L'articolo di António Covas affronta l'importanza delle Comunità Intercomunali (CIM) come infrastruttura critica per lo sviluppo territoriale nelle aree a bassa densità. L'autore sostiene che il sistema produttivo intercomunale deve essere considerato una priorità nella formulazione di politiche pubbliche e ammissibile per la strategia nazionale dei territori intelligenti, sebbene la trasformazione tecno-digitale affronti difficoltà significative nel promuovere un circolo virtuoso di sviluppo in queste regioni.
Il testo sottolinea la necessità di preparare le economie regionali, specialmente le CIM, per le strategie di recupero e sviluppo previste nei programmi PRR 2026, PT 2030, PTRR 2034 e PT 2034. Covas identifica nove aree fondamentali di fornitura di servizi comuni intercomunali, includendo trasporti pubblici con mobilità dolce, misure climatiche, approvvigionamento alimentare locale, assistenza medica, servizi ambientali e culturali, sicurezza pubblica, servizi amministrativi e formazione per la transizione digitale.
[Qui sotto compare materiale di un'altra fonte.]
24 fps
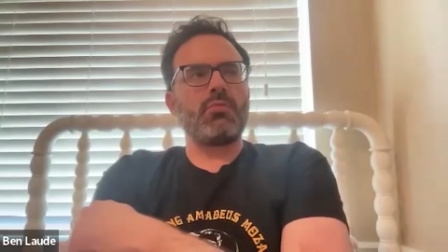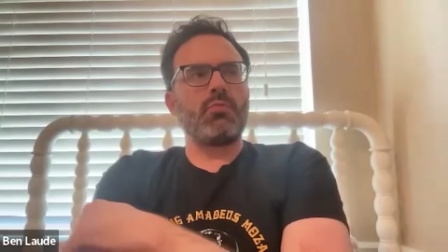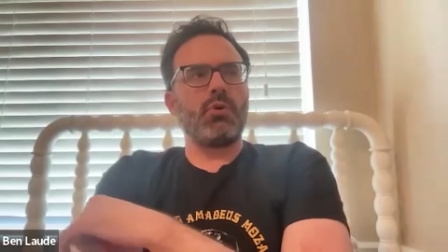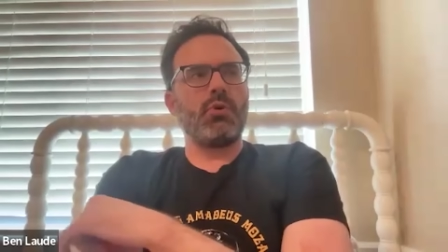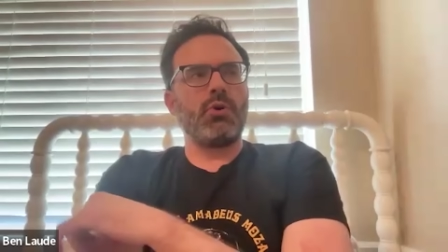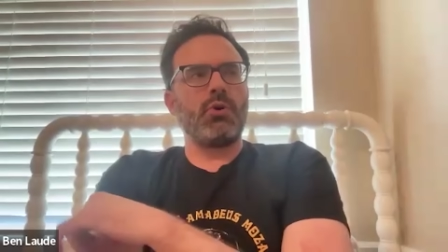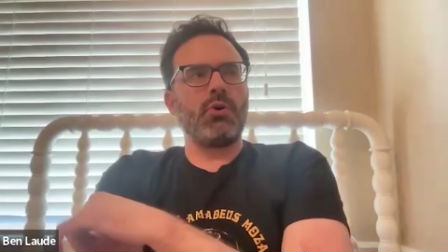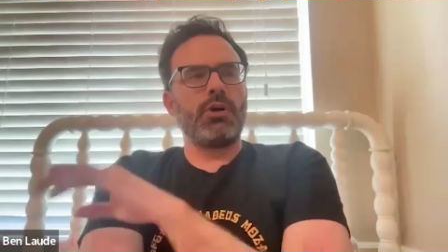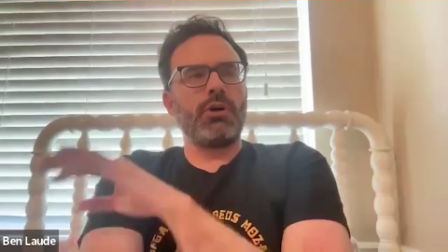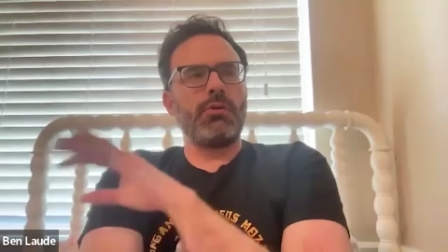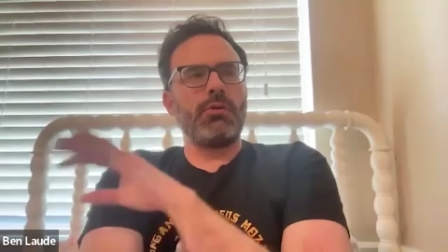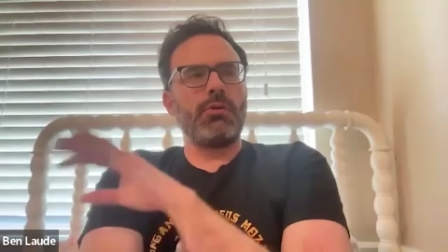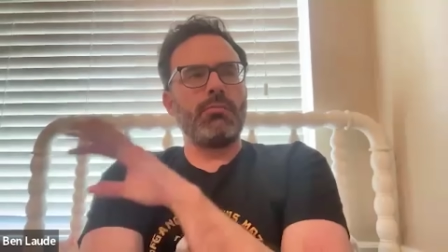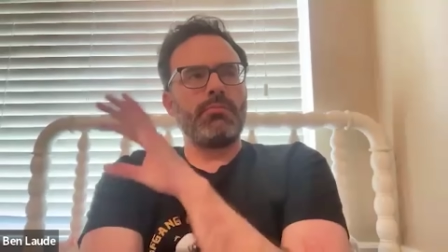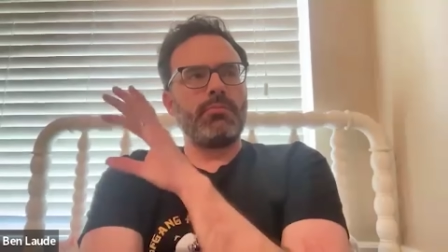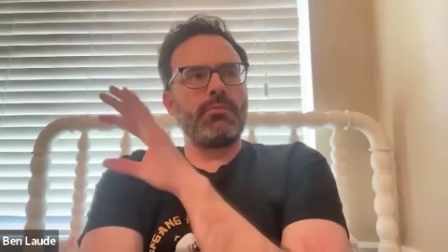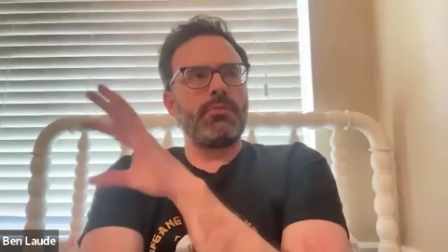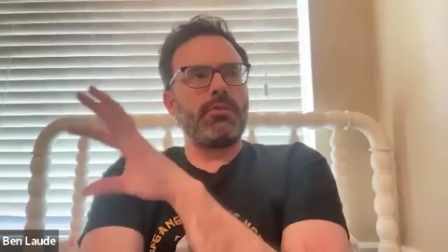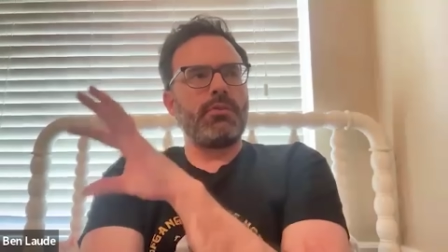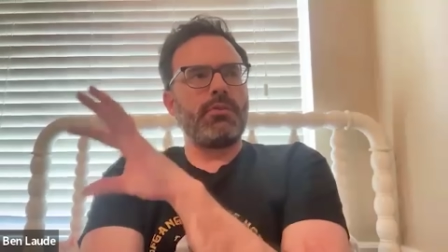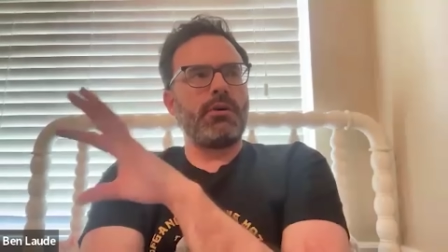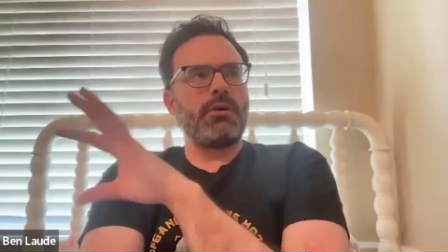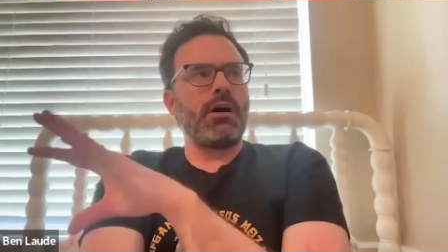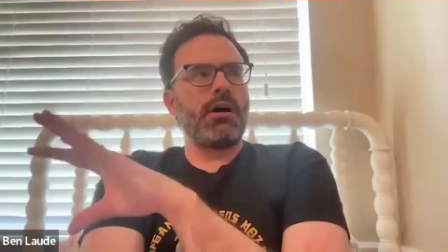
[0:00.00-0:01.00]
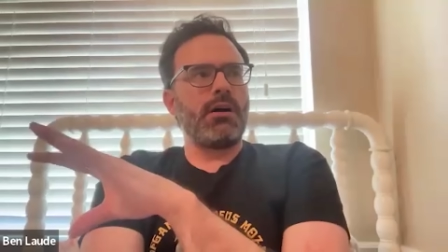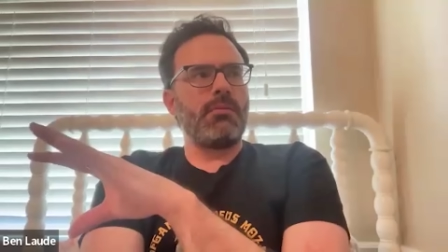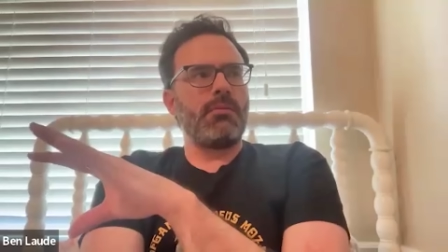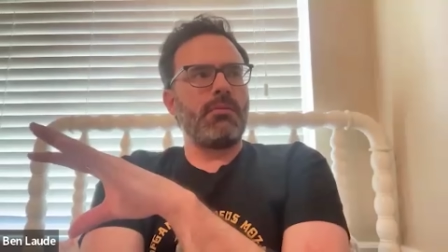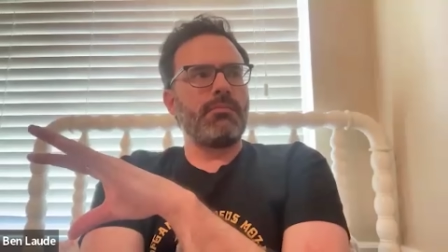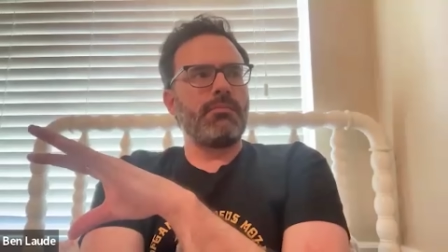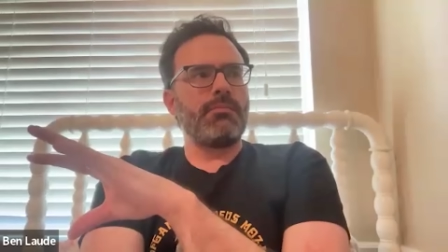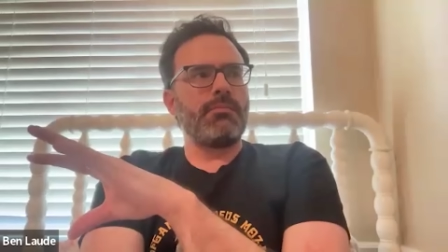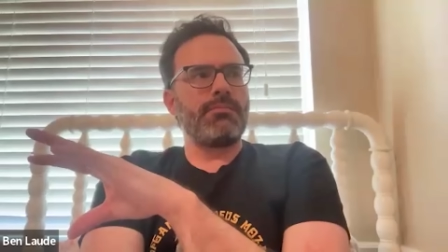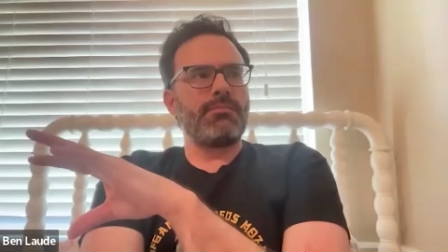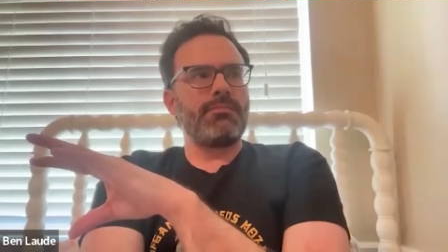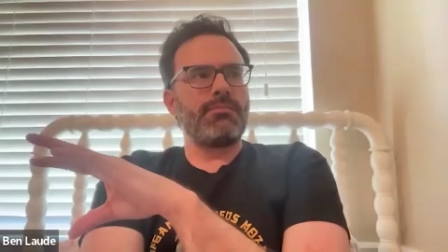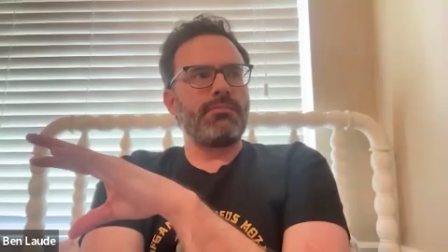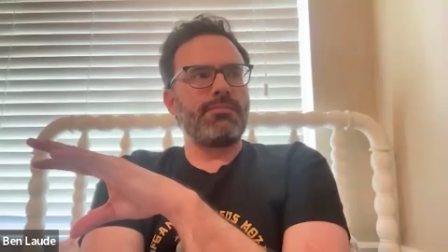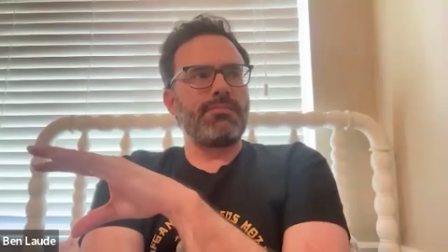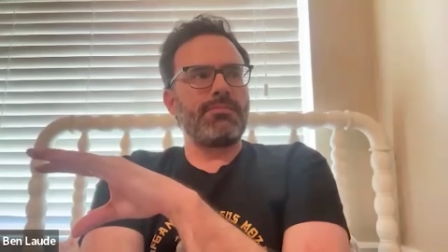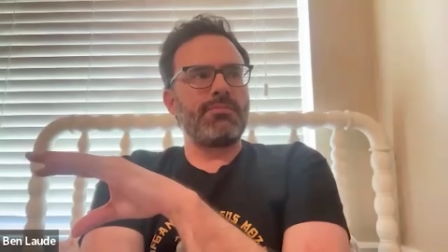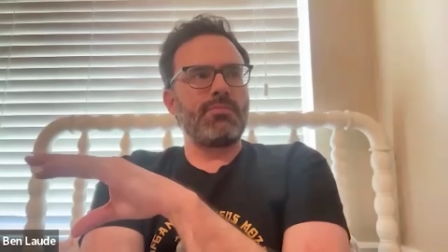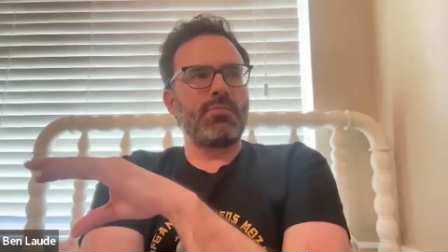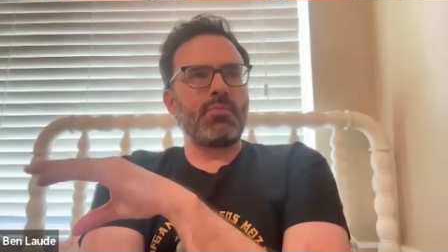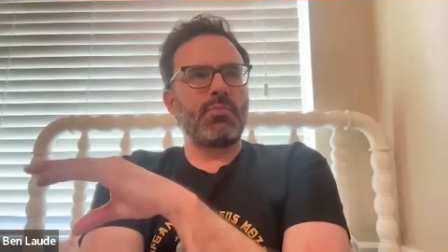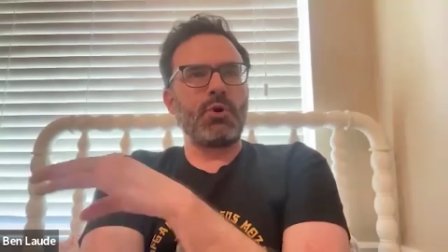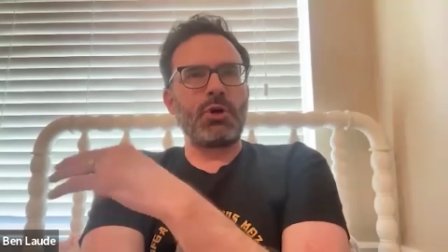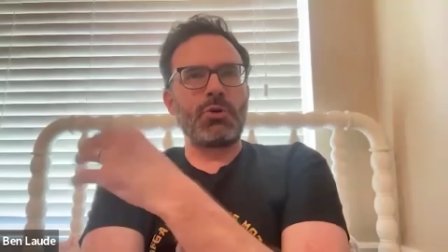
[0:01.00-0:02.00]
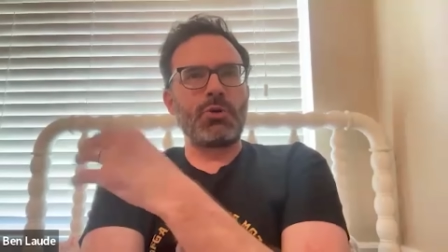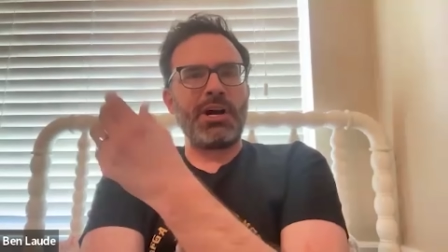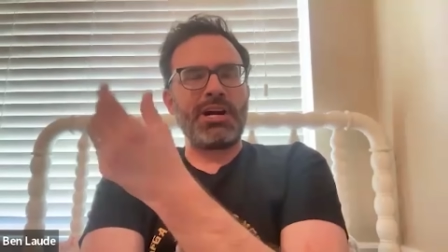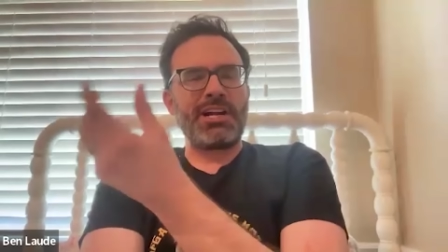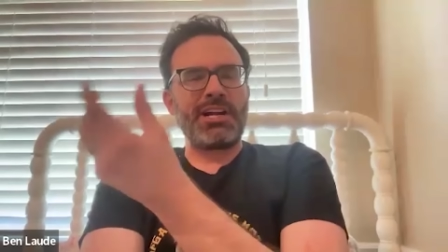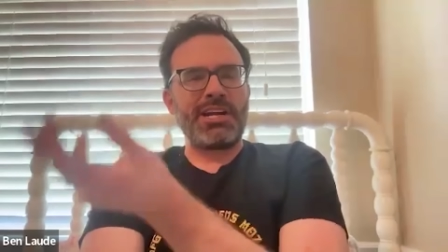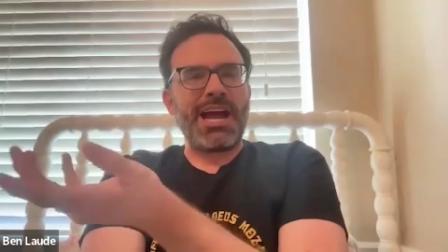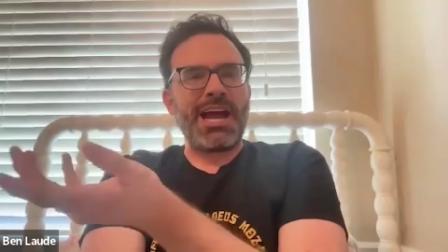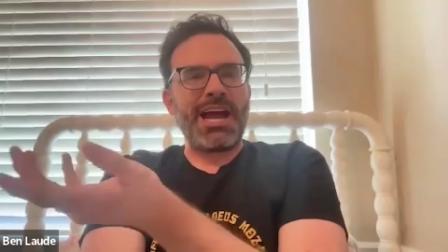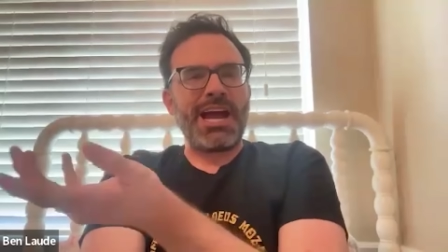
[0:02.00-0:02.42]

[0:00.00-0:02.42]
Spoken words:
were weren't quite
L'articolo presenta una proposta dettagliata di "smartificazione" territoriale in sette fasi, che include la creazione di una struttura di missione rappresentativa, la delimitazione di un territorio di riferimento con marchi locali distintivi, la costituzione di un attore-rete operativo, la concezione di iconografia e mappatura gravitazionale, lo sviluppo di piattaforme collaborative, l'elaborazione di un'economia di rete e, infine, una strategia di marketing digitale territoriale.
Nella nota finale, Covas enfatizza che senza una connessione intelligente guidata da un attore-rete dedicato ai beni e servizi comuni delle CIM, non sarà possibile raggiungere risultati concreti né ridurre la vulnerabilità territoriale. L'autore suggerisce inoltre la creazione di scuole di arti e tecnologie in ogni CIM e l'esplorazione del potenziale delle istituzioni di insegnamento superiore come istituzioni-piattaforma per promuovere il networking territoriale.